Exercise directions
Please output the data exactly, minus pictures.

(Stored data entries)

- Opening Delimiter -

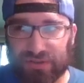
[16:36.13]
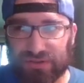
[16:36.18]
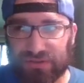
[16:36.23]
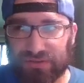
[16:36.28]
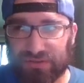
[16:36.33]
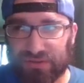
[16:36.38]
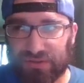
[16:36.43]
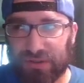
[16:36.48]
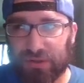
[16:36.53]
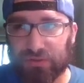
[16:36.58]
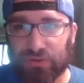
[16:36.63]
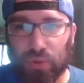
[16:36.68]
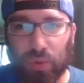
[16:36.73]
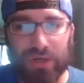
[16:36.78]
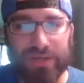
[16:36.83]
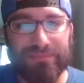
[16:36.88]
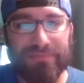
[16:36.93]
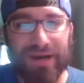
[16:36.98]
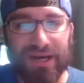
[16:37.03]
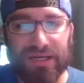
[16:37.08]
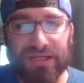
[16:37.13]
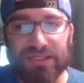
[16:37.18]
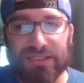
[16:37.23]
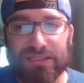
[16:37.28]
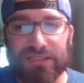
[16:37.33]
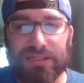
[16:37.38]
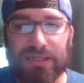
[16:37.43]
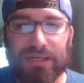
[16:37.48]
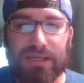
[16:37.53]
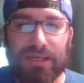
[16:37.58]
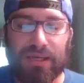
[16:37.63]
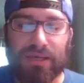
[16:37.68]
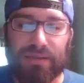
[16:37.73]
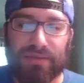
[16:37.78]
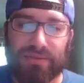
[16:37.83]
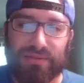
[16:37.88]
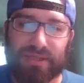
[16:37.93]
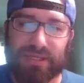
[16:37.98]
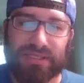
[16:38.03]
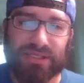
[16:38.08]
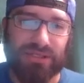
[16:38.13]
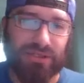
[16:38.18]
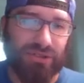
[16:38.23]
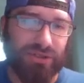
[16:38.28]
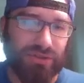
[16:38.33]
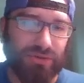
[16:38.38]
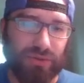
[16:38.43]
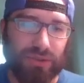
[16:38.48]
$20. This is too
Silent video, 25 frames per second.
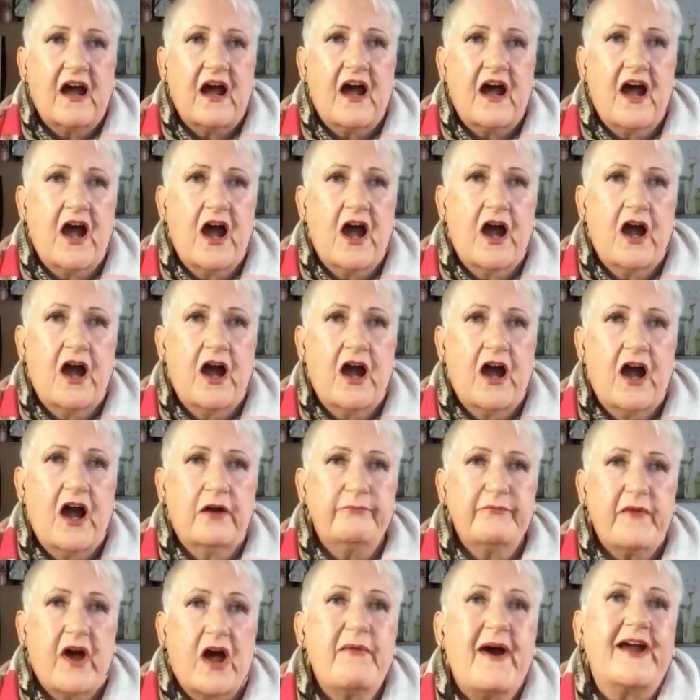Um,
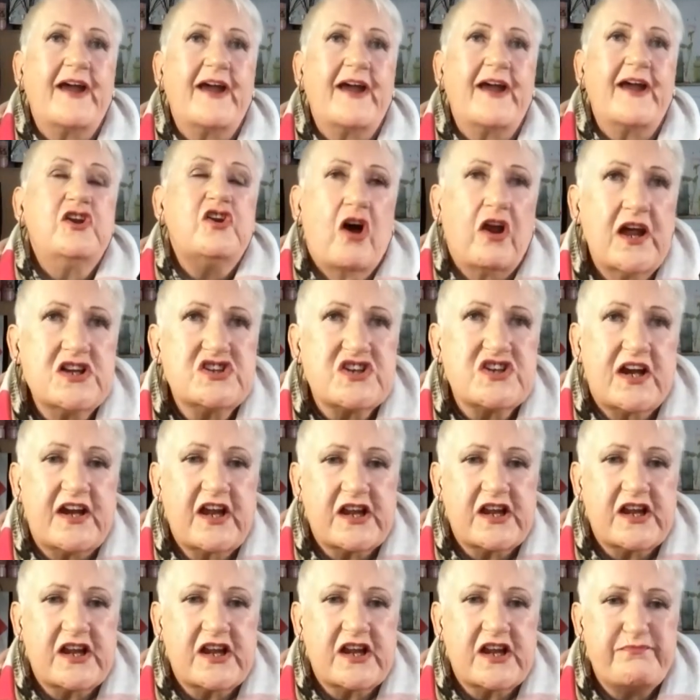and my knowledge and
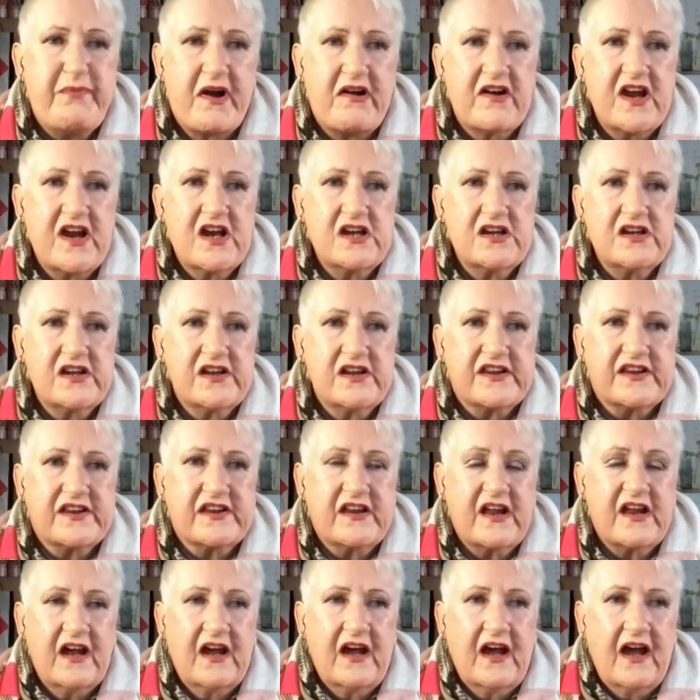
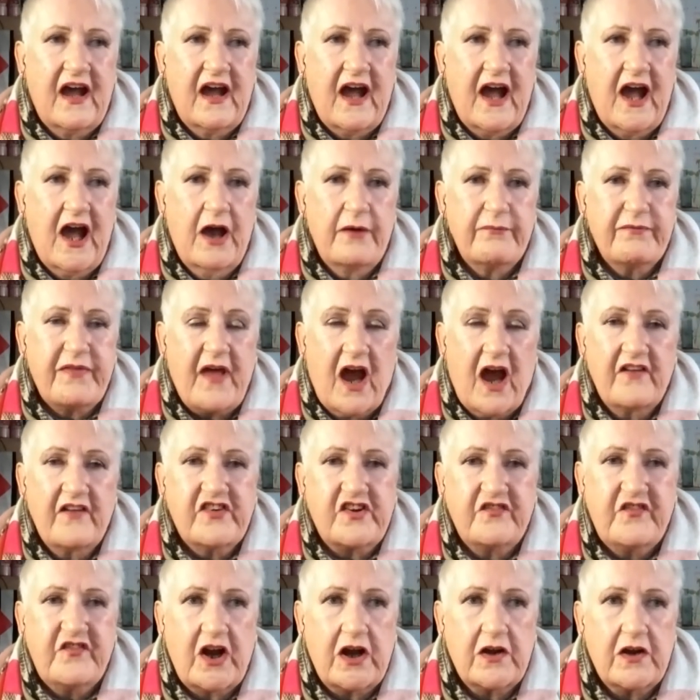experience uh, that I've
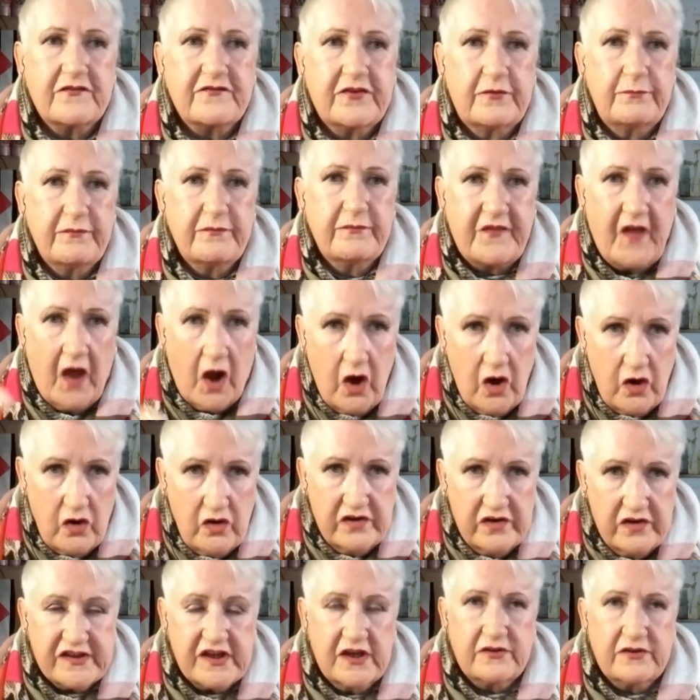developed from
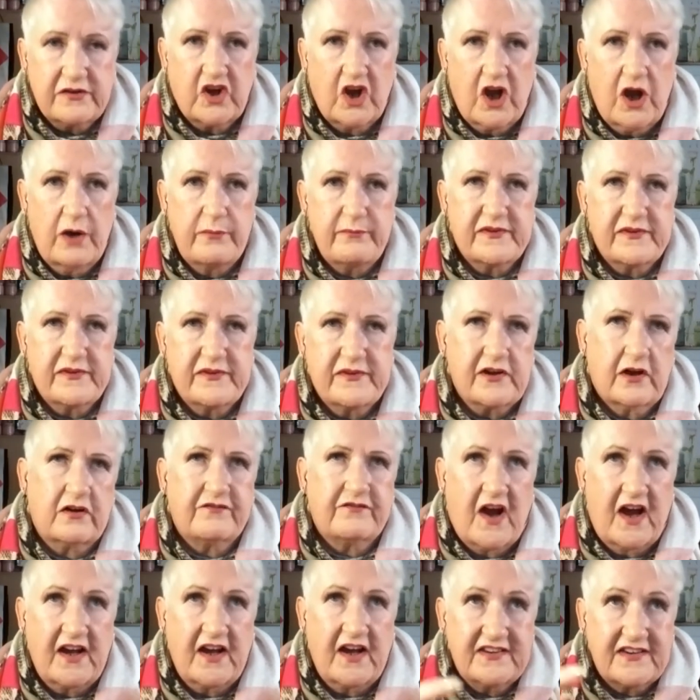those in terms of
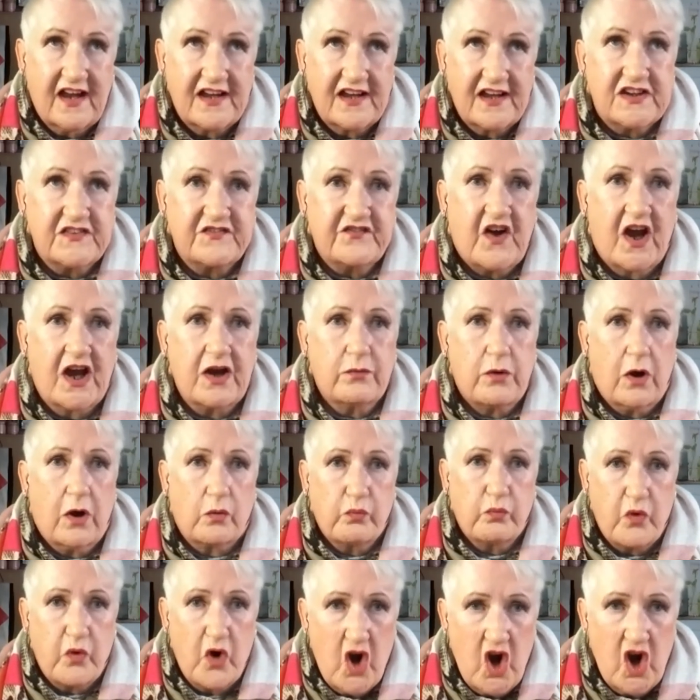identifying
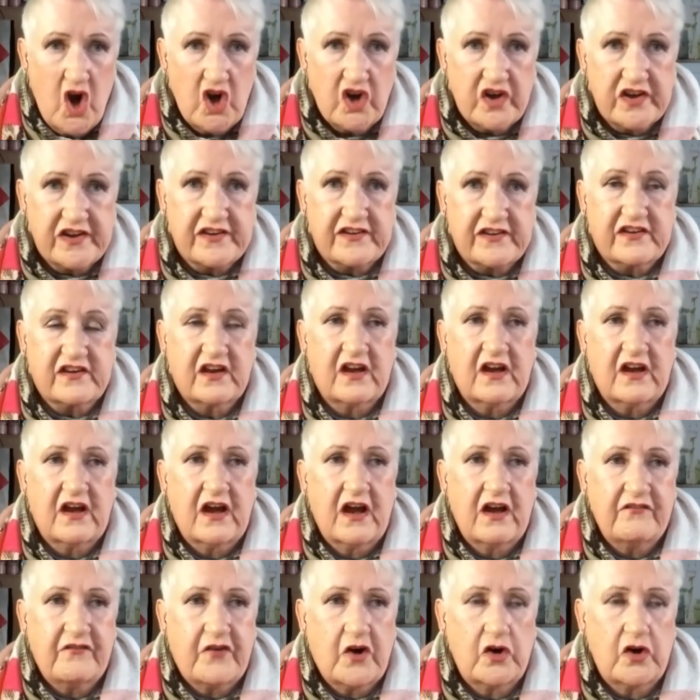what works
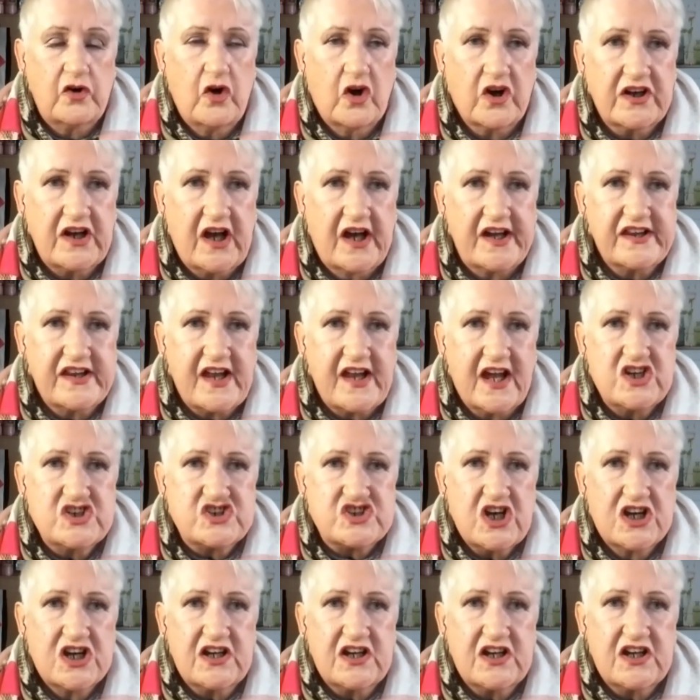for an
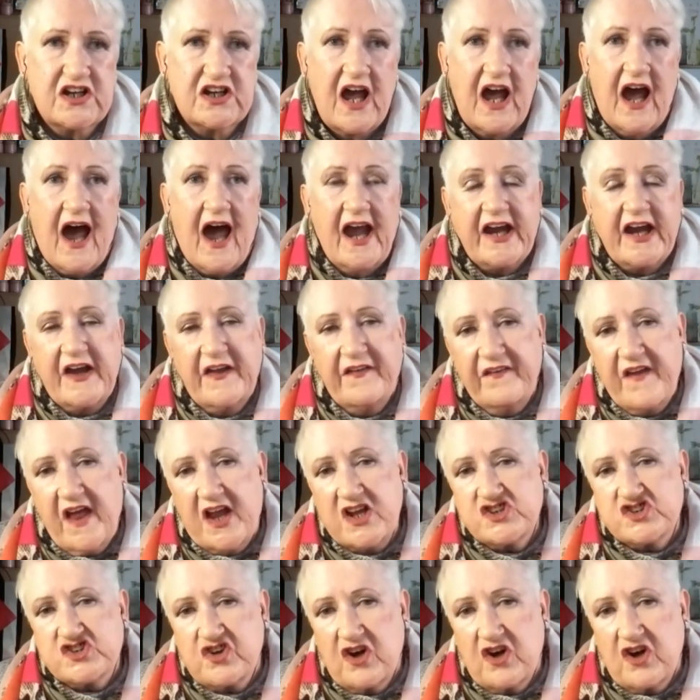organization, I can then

- Closing Delimiter -

Answer
[16:36.13]
[16:36.18]
[16:36.23]
[16:36.28]
[16:36.33]
[16:36.38]
[16:36.43]
[16:36.48]
[16:36.53]
[16:36.58]
[16:36.63]
[16:36.68]
[16:36.73]
[16:36.78]
[16:36.83]
[16:36.88]
[16:36.93]
[16:36.98]
[16:37.03]
[16:37.08]
[16:37.13]
[16:37.18]
[16:37.23]
[16:37.28]
[16:37.33]
[16:37.38]
[16:37.43]
[16:37.48]
[16:37.53]
[16:37.58]
[16:37.63]
[16:37.68]
[16:37.73]
[16:37.78]
[16:37.83]
[16:37.88]
[16:37.93]
[16:37.98]
[16:38.03]
[16:38.08]
[16:38.13]
[16:38.18]
[16:38.23]
[16:38.28]
[16:38.33]
[16:38.38]
[16:38.43]
[16:38.48]
$20. This is too
Silent video, 25 frames per second.
Um,
and my knowledge and
experience uh, that I've
developed from
those in terms of
identifying
what works
for an
organization, I can then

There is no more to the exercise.